Yes. Condor was first able to manage internal VM-based infrastructure in the 6.9.4 release*, available on Sept. 5, 2007. Usage Tracking for billing/chargeback has been done by the Condor Accountant for 10-20 years to track usage and provide information for the fair-share engine (as Condor was an early advocate of fair-sharing for high throughput computing). The Accountant, a part of Condor's job match-making daemon, tabulates Accumulated Usage in compute hours per User/AccountingGroup.
Additionally, Cycle's CycleServer management tool for Condor provides detailed analysis of usage for chargeback, and since 2005 has been used by many Fortune 100's, SMBs, government labs, and universities. Condor's Quill* is a system for storing all the actions of a grid in an RDBMS for tracking/billing/chargeback. It was first released in Sept 2005 in Condor 6.7.11, and is the Condor equivalent of SGE's ARCo (started in Dec 2006).
As you can see, Condor has been doing this a while…
"Can Condor manage a private cloud, based on customer's premises, to access Amazon only during peak demand?"

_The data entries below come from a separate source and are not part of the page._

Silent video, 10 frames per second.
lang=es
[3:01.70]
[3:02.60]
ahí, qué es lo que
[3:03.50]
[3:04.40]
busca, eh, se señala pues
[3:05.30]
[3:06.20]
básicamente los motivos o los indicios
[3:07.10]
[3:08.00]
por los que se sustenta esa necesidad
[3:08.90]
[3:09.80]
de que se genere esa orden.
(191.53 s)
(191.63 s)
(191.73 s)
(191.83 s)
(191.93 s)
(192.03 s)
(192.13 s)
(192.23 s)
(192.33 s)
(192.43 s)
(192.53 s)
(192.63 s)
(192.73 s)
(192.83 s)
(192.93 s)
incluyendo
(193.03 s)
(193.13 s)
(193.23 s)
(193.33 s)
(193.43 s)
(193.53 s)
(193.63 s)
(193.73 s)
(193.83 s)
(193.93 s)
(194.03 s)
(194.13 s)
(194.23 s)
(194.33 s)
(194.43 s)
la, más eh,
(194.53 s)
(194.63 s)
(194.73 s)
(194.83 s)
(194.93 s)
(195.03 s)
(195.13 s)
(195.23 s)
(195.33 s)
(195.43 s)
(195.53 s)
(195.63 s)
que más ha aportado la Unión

Yes. As mentioned earlier, Condor can perform scheduling of VMs across a pool of machines. It can also move jobs into the Amazon Cloud based upon business logic using the condor_job_router*, which was first released on July 15, 2008, about 1.5 years ago. Additionally, since 2007, we've used simple Condor scripts to look at the job queue, add nodes to a Condor pool from Amazon EC2 when jobs demand more compute, and separate Condor "Hawkeye"* scripts to terminate EC2 nodes when no further work is available to run on them.

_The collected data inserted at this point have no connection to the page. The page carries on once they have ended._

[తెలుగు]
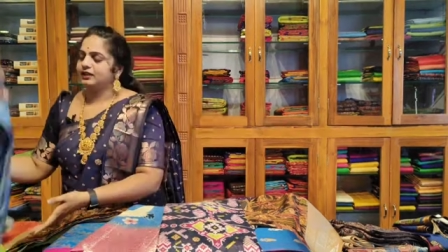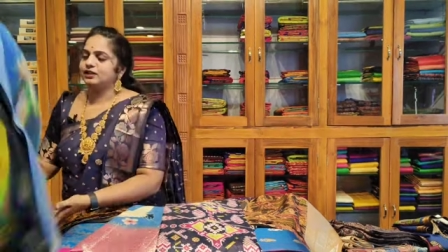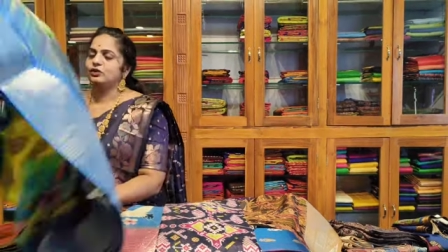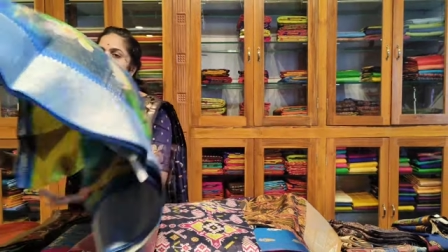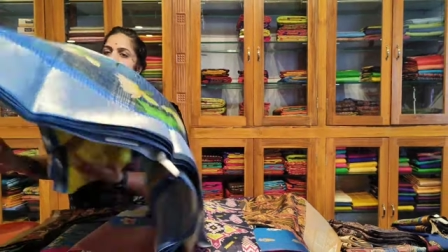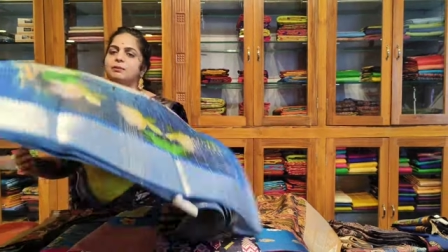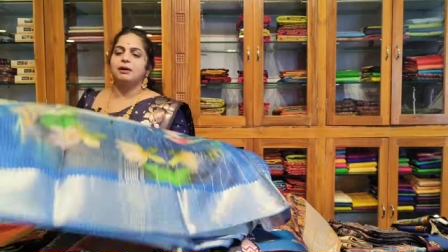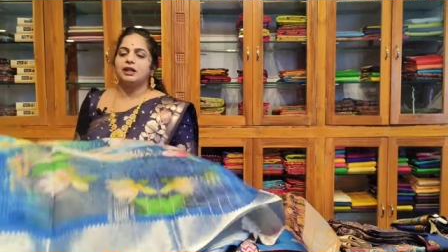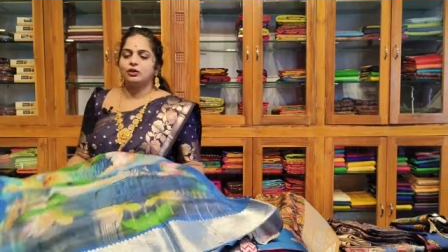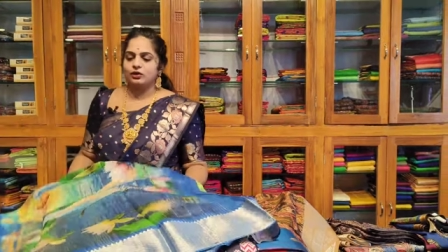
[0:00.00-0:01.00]
ఇది కూడా అండి
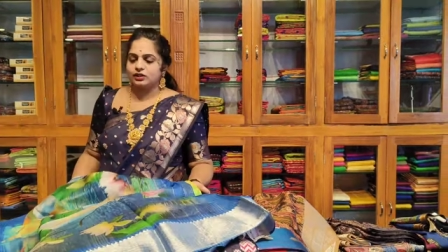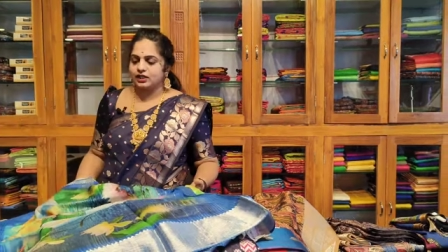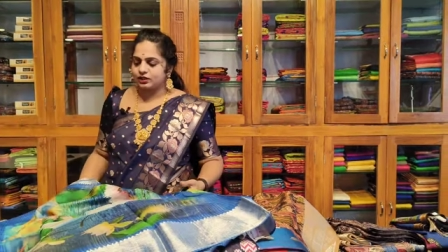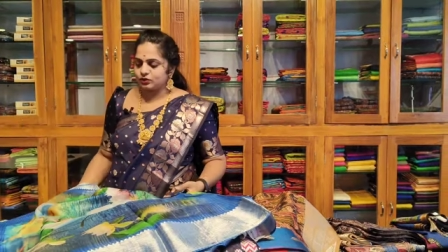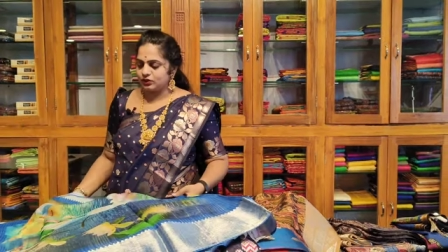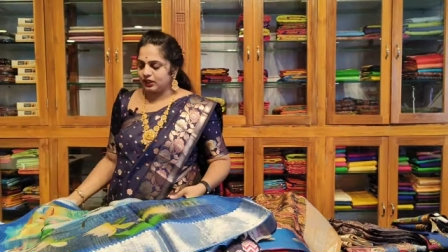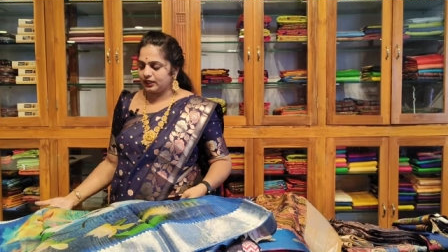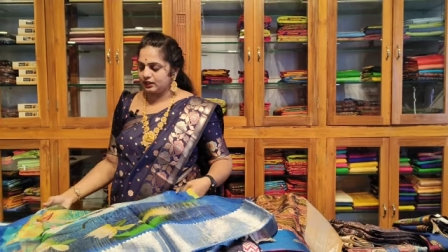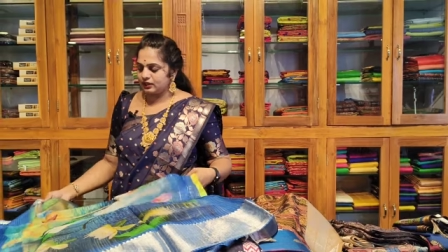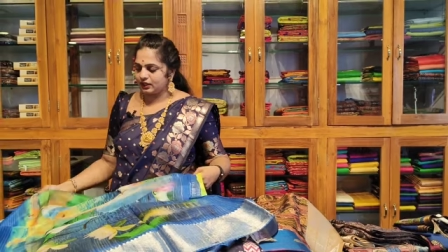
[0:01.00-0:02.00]
పళ్ళు ఒక్కసారి చూస్తే
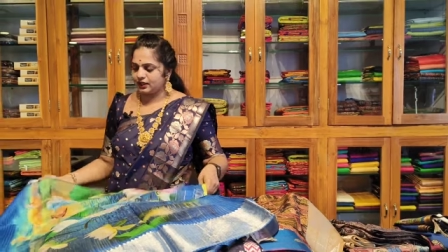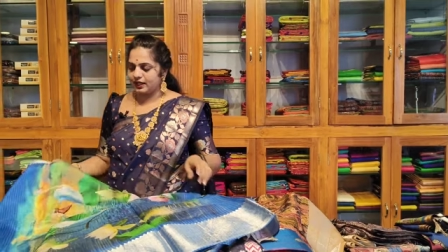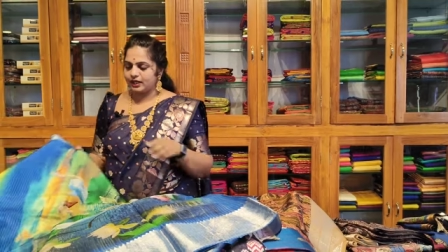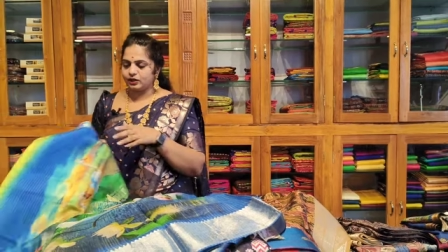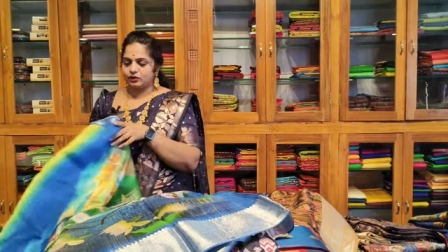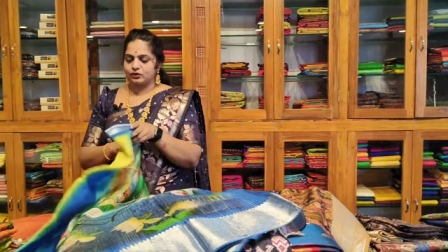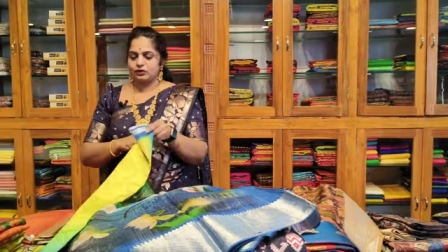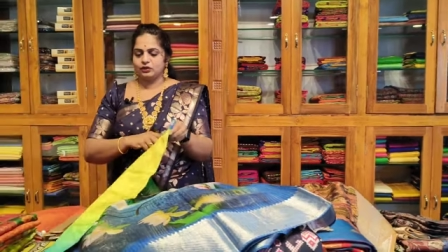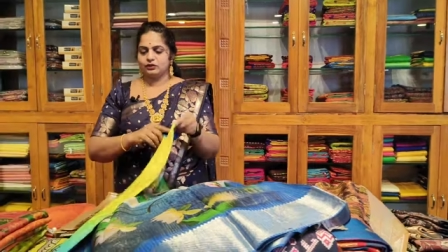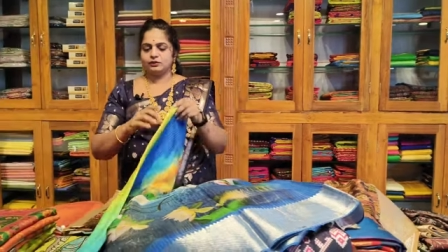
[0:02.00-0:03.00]
ఎంత గ్రాండ్ లుక్ ఉందో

"Can you provide billing content so the local organization makes money, not only Amazon.com?"
Yes, as you can see in the first response regarding internal chargeback.
"Can Condor recommend turning on and off power and create pools of on-demand hosts, saving power?"

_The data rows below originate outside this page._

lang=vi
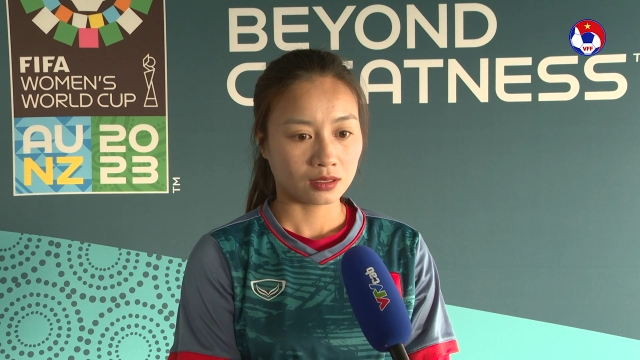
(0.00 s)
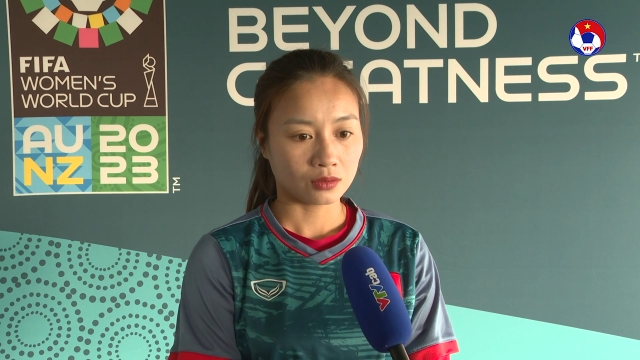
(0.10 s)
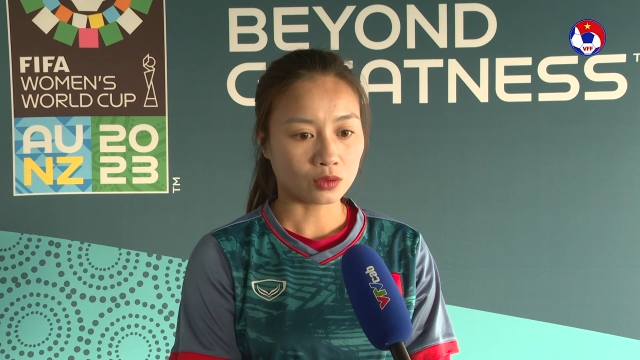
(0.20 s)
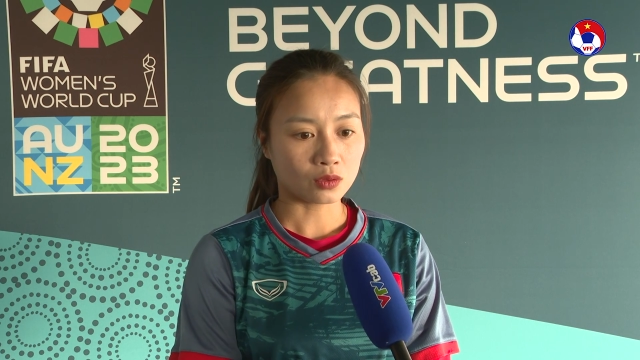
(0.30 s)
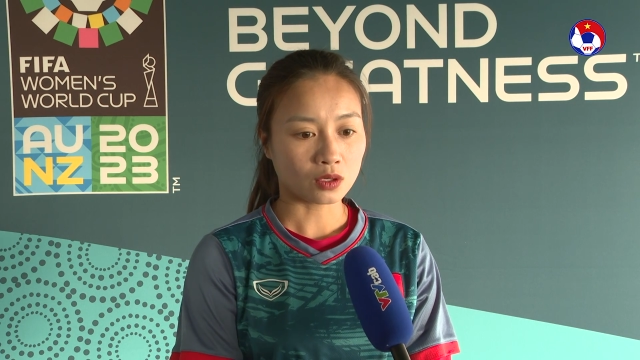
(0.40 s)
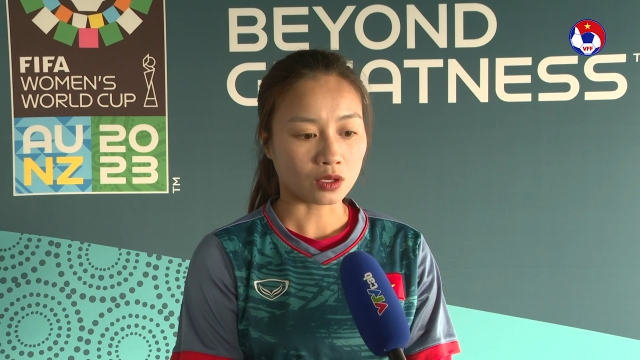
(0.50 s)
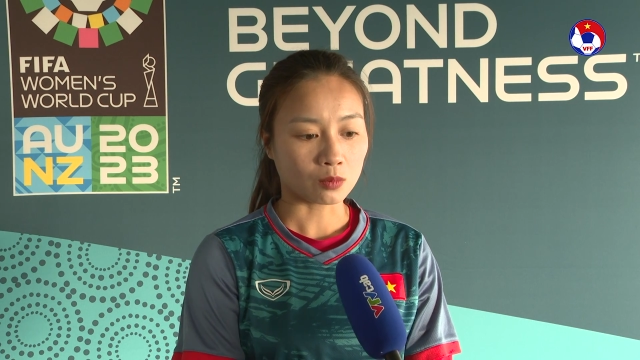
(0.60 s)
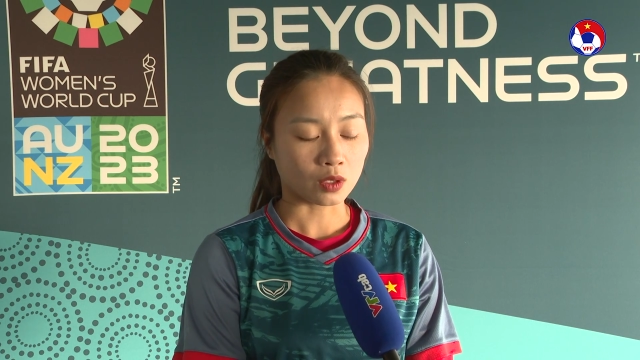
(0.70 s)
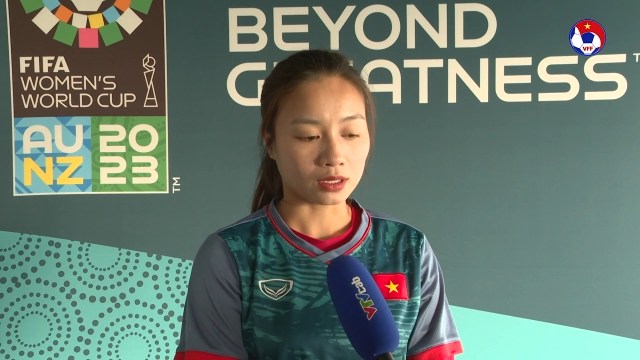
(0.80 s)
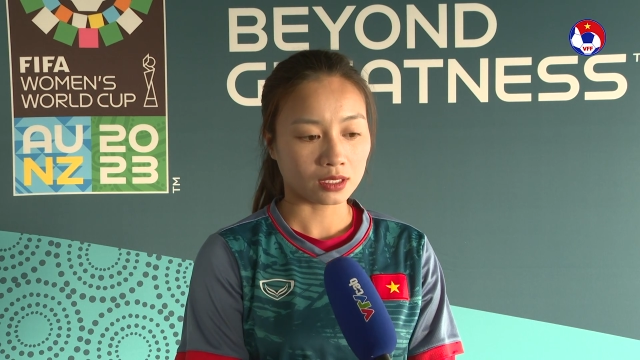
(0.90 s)
luôn luôn có
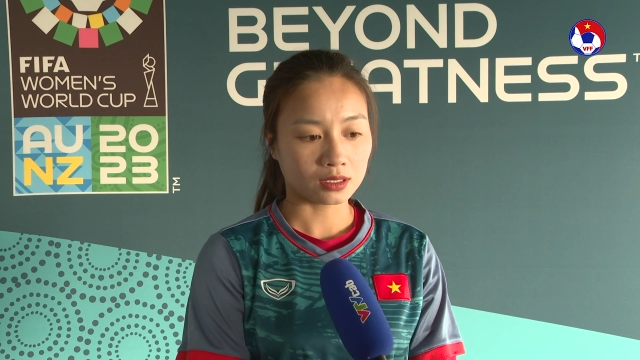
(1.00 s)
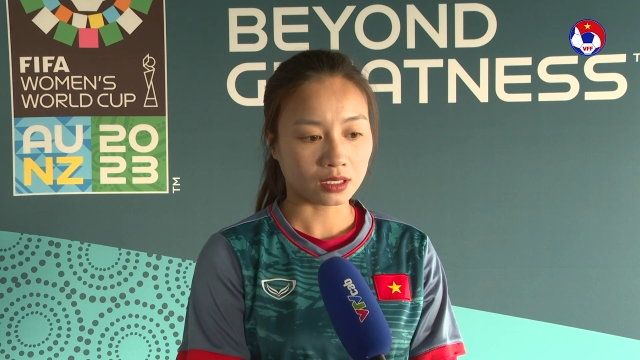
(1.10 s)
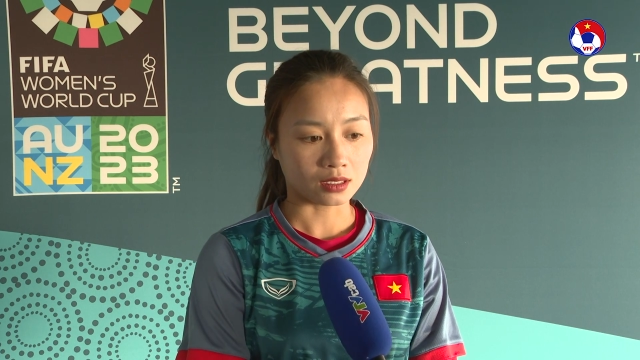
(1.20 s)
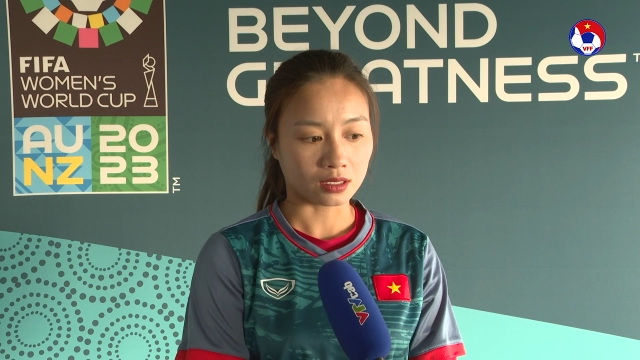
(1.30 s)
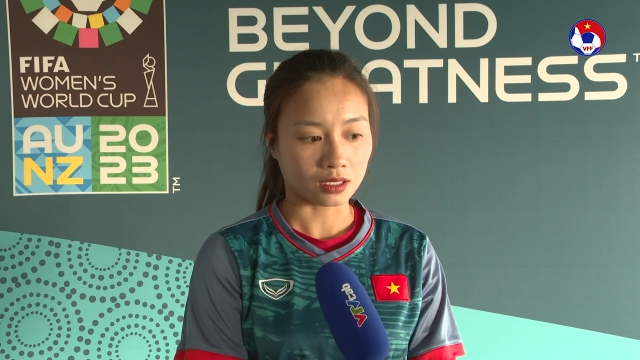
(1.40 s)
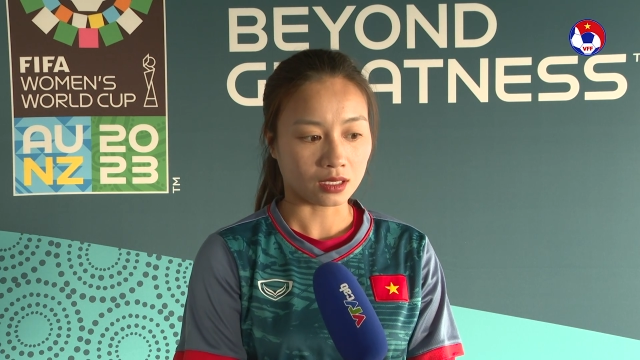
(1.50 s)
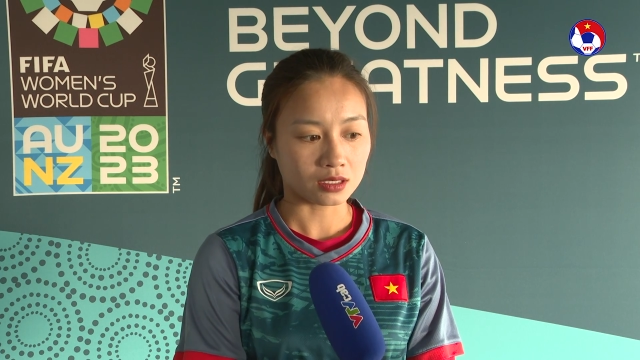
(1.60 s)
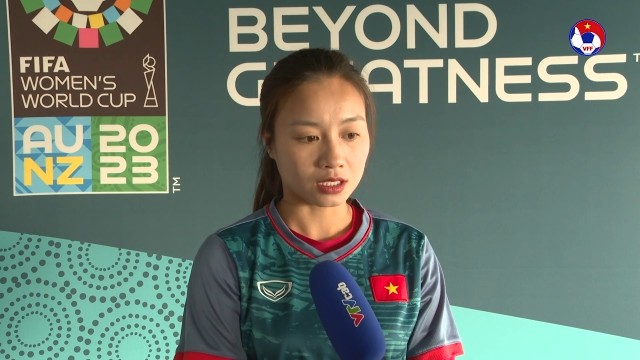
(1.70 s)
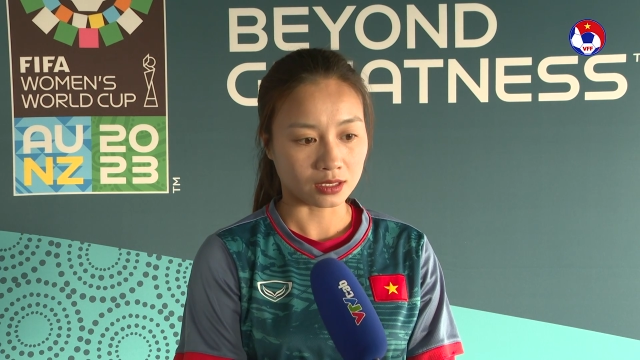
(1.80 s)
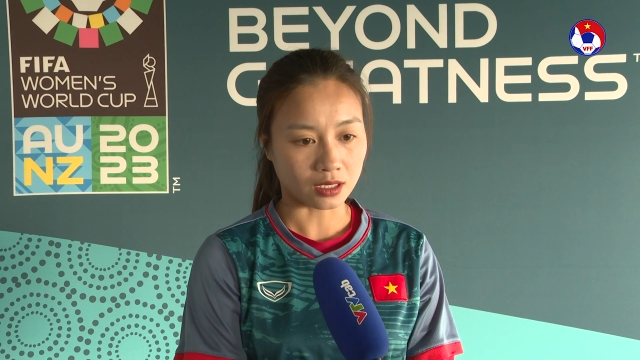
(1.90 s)
một cái tinh thần
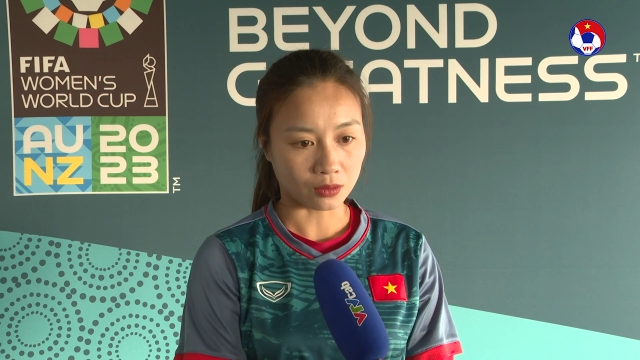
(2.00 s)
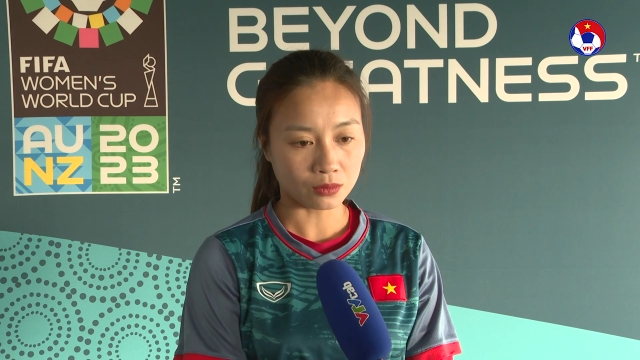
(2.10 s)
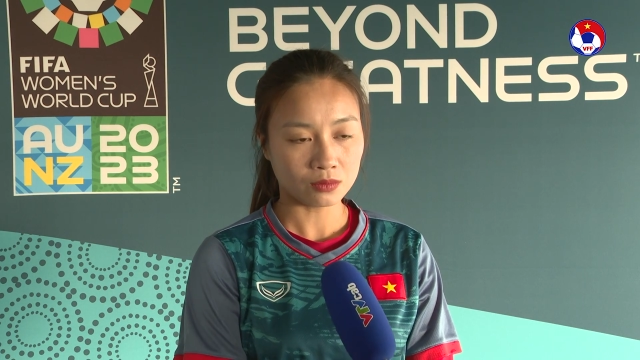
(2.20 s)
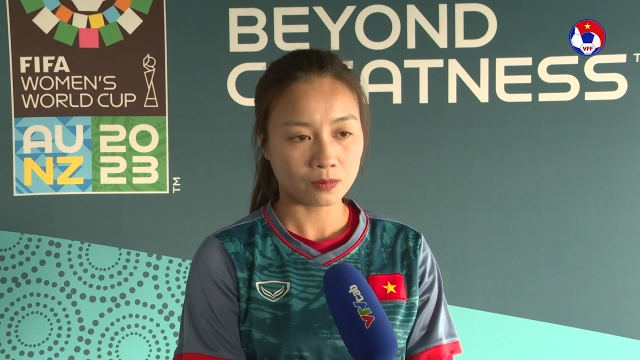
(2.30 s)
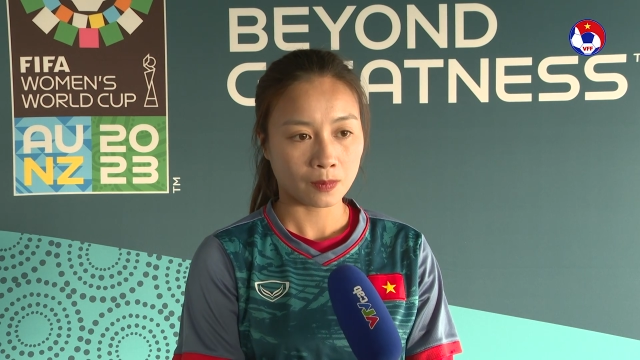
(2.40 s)
chiến đấu.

Condor calls this Green Computing*, which Condor started providing features for in November 2008. Condor shuts down the nodes according to used-defined, fully-configurable policy expressions and re-powers them as needed. Other schedulers have innovated in this area as well, including PBS, SGE, and the like.
With regard to SGE, obviously a lot of cool work is being done, it just wasn't first with the two features described by Sun/Stephen Wilson's blog. I saw mention of an interesting feature in 6.2u5, for "topology-aware" scheduling, and as this is a pretty broad area, I'd love to hear more about how this feature works?
*Important note: All of these features and the ability to use
Condor's Hawkeye framework for custom scripting, are available in the
free, pre-built binaries for Condor from the University of
Wisconsin-Madison. Condor Users don't have to build
Condor from source because they want access to specific features
without paying; Full-Featured Condor is